======== TASK INPUTS ========

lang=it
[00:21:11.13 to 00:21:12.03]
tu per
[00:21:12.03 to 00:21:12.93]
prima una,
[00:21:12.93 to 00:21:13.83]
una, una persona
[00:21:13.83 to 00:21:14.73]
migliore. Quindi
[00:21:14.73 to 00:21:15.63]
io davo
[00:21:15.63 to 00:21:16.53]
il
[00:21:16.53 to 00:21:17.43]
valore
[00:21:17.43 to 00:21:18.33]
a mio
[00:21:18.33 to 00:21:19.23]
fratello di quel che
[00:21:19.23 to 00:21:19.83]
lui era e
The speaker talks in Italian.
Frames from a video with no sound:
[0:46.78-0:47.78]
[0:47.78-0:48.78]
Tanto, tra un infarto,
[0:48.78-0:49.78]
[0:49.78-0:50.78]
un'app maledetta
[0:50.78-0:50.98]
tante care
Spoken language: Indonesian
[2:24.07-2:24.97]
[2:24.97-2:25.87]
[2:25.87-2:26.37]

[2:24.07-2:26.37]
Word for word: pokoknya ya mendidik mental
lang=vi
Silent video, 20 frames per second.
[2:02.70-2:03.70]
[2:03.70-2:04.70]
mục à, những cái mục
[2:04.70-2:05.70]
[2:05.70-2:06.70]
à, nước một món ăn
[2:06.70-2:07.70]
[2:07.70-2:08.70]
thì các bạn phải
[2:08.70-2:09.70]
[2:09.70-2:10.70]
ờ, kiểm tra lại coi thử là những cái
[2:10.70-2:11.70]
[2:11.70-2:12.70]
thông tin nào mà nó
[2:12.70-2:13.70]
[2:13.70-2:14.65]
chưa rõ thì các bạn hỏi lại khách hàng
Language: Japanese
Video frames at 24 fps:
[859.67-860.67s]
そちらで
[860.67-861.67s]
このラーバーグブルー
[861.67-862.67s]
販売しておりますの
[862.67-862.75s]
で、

========

Repeat, word for word, all the lines above.

▶ **EXERCISE RESPONSE**:
lang=it
[00:21:11.13 to 00:21:12.03]
tu per
[00:21:12.03 to 00:21:12.93]
prima una,
[00:21:12.93 to 00:21:13.83]
una, una persona
[00:21:13.83 to 00:21:14.73]
migliore. Quindi
[00:21:14.73 to 00:21:15.63]
io davo
[00:21:15.63 to 00:21:16.53]
il
[00:21:16.53 to 00:21:17.43]
valore
[00:21:17.43 to 00:21:18.33]
a mio
[00:21:18.33 to 00:21:19.23]
fratello di quel che
[00:21:19.23 to 00:21:19.83]
lui era e
The speaker talks in Italian.
Frames from a video with no sound:
[0:46.78-0:47.78]
[0:47.78-0:48.78]
Tanto, tra un infarto,
[0:48.78-0:49.78]
[0:49.78-0:50.78]
un'app maledetta
[0:50.78-0:50.98]
tante care
Spoken language: Indonesian
[2:24.07-2:24.97]
[2:24.97-2:25.87]
[2:25.87-2:26.37]

[2:24.07-2:26.37]
Word for word: pokoknya ya mendidik mental
lang=vi
Silent video, 20 frames per second.
[2:02.70-2:03.70]
[2:03.70-2:04.70]
mục à, những cái mục
[2:04.70-2:05.70]
[2:05.70-2:06.70]
à, nước một món ăn
[2:06.70-2:07.70]
[2:07.70-2:08.70]
thì các bạn phải
[2:08.70-2:09.70]
[2:09.70-2:10.70]
ờ, kiểm tra lại coi thử là những cái
[2:10.70-2:11.70]
[2:11.70-2:12.70]
thông tin nào mà nó
[2:12.70-2:13.70]
[2:13.70-2:14.65]
chưa rõ thì các bạn hỏi lại khách hàng
Language: Japanese
Video frames at 24 fps:
[859.67-860.67s]
そちらで
[860.67-861.67s]
このラーバーグブルー
[861.67-862.67s]
販売しておりますの
[862.67-862.75s]
で、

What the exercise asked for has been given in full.